Nosotros los cristianos tenemos que aprender de esta mujer muchas cosas
hermosas y bellas. A Dios se le vence con la fe, no con el orgullo. De Dios se
obtiene todo no con el racionalismo, sino con la confianza. En Dios siempre
encuentra uno acogida cuando se le acerca con humildad, no con
auto-suficiencia. Por ello, estos ejercicios nos dan la oportunidad de revisar
nuestra fe.
¿Es mi fe la primera actitud que define mi relación personal con Dios? O más
bien, ¿la fe es el último recurso, cuando ya no cabe ninguna otra esperanza? A
Dios le gusta que mi relación habitual, diaria, personal con Él se de siempre
en el campo de la fe. Dios quiere que me fíe de Él, que tenga la suficiente
confianza como para pedirle cosas de niño, que nunca ponga en duda su amor y
su poder.
¿Es mi fe humilde? Parecería una contradicción porque la fe sin humildad no es
tal. Pero conviene preguntarse si sé agarrarme de Dios incluso cuando no
entiendo nada de nada, cuando no comprendo sus planes, cuando me resulta
imposible ver su amor en algo que me ha sucedido. Entonces, tengo que hacerme
pequeño y decirle a Dios: "No te entiendo, pero me fío de ti", como tuvo que
hacer María al comprobar que duros eran los planes de Dios sobre el modo y el
cómo del Nacimiento de su Hijo, o al ignorar cómo se iba a resolver el tema de
su embarazo con José, o al escuchar que una espada iba a atravesar su corazón
por culpa de aquel niño que llevaba a presentar ante el Señor.

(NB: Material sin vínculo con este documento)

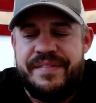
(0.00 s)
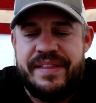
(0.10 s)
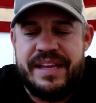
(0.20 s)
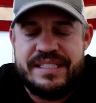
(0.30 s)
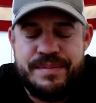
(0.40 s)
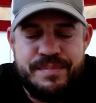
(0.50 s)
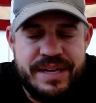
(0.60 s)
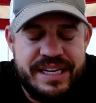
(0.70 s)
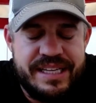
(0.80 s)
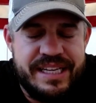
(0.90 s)
That's the
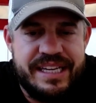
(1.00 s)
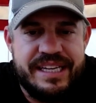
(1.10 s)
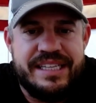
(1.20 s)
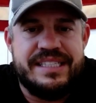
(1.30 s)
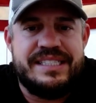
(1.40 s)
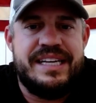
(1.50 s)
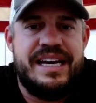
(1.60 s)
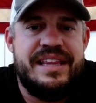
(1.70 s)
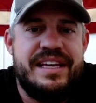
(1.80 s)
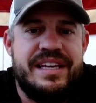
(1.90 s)
big thing.
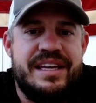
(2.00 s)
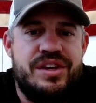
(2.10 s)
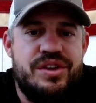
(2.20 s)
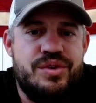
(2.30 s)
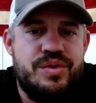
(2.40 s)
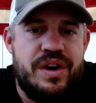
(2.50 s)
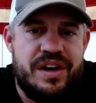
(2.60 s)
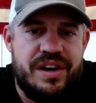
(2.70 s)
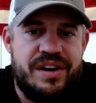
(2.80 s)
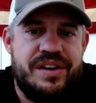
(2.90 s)
Decide that you
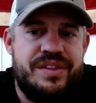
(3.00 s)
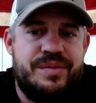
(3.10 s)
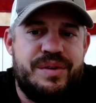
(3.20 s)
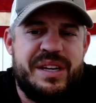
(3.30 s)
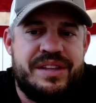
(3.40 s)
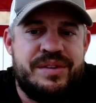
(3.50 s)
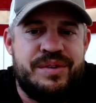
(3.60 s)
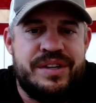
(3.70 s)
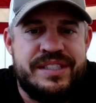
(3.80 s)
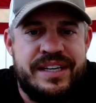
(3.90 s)
are the one to get the
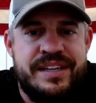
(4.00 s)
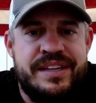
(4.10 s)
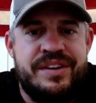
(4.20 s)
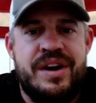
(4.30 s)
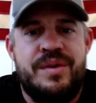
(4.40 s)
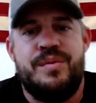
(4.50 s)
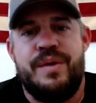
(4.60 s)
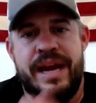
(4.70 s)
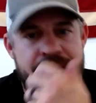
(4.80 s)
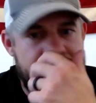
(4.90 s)
work done. You're not
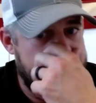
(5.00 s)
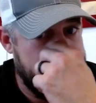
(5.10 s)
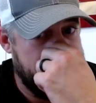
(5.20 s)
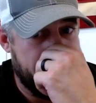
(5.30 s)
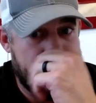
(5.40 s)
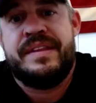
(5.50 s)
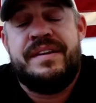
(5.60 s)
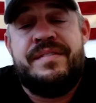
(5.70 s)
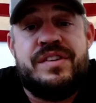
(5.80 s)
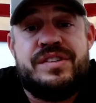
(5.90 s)
waiting
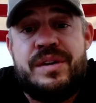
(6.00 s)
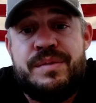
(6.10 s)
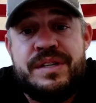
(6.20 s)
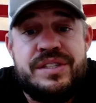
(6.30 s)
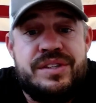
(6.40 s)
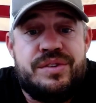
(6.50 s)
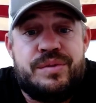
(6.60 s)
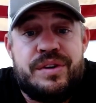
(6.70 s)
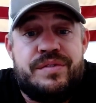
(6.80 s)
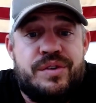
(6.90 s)
for someone to do the
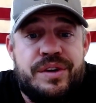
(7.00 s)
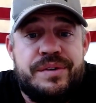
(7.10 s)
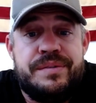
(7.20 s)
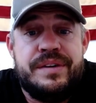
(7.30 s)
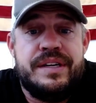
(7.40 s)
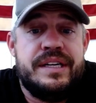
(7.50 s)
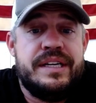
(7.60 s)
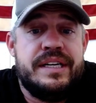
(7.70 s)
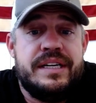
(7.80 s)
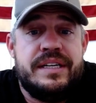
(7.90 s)
work for you.
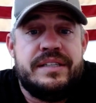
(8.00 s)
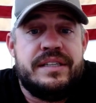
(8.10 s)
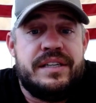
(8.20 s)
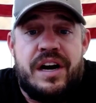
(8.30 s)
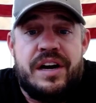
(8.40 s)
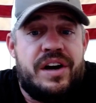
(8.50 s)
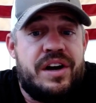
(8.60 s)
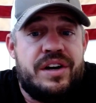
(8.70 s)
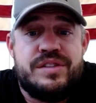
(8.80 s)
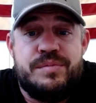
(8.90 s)
God
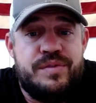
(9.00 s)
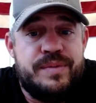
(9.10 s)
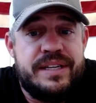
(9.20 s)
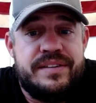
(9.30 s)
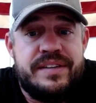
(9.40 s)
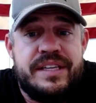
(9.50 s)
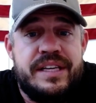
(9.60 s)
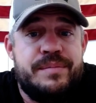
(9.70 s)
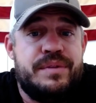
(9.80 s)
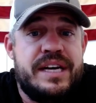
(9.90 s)
honors movement.
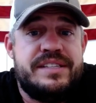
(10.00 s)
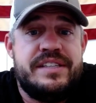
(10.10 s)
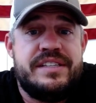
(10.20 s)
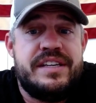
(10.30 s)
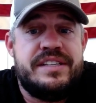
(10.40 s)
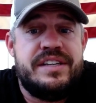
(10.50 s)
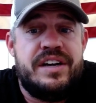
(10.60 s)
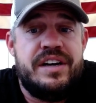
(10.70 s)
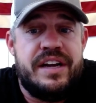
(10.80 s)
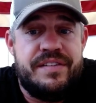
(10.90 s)
He blesses us in
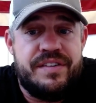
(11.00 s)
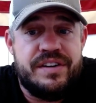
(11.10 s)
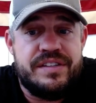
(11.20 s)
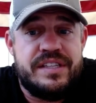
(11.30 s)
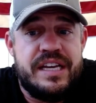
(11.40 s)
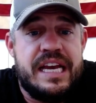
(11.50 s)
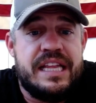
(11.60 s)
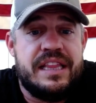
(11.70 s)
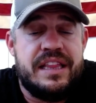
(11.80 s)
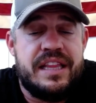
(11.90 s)
our efforts,
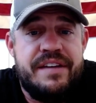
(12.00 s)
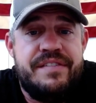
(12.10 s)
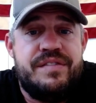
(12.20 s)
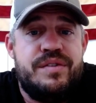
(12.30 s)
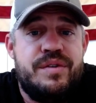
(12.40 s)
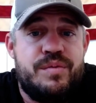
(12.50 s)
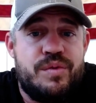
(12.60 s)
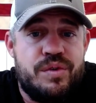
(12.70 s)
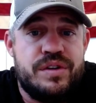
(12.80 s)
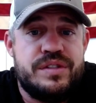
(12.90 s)
and life
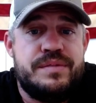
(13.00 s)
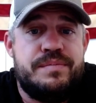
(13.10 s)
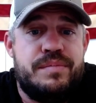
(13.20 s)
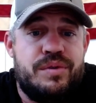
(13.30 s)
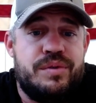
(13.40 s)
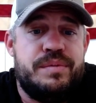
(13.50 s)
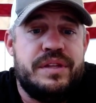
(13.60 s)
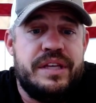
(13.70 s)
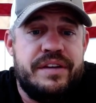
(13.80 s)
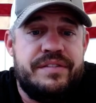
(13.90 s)
rewards bold
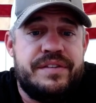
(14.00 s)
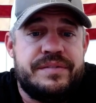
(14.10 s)
belief.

¿Es mi fe tan grande que, incluso no entendiendo nada de nada de los planes de
Dios sobre mí o sobre los demás, pongo por delante siempre mi fe absoluta en
Él? ¡Cómo nos gustaría escuchar de los labios del mismo Dios: "Qué grande es
tu fe. Que se haga como quieres"! Hay que apostar en la vida por Dios y
aceptar que Dios nos sobrepasa y nos supera. No somos nada a su lado. Todo lo
que de Él venga será bienvenido. No dejemos nunca que el orgullo nos someta y
dejemos de curarnos porque se nos hace humillante bañarnos en el río que nos
ha aconsejado Dios cuando tenemos ríos tan bellos en nuestra tierra (2 Re 5,
1-15).
El Evangelio de la gracia, la Buena Nueva de Cristo, nos ha enseñado que la fe
es fundamental en el cristiano. Incluso cuando uno ve el futuro y siente
ansiedad, incluso cuando uno ve los problemas y siente impotencia, incluso
cuando uno constata los graves problemas que afligen al mundo, al hombre, a la
familia. No hay otra solución que la fe. Dios es más grande que todo eso. Dios
es quien me garantiza mi alegría y mi salvación.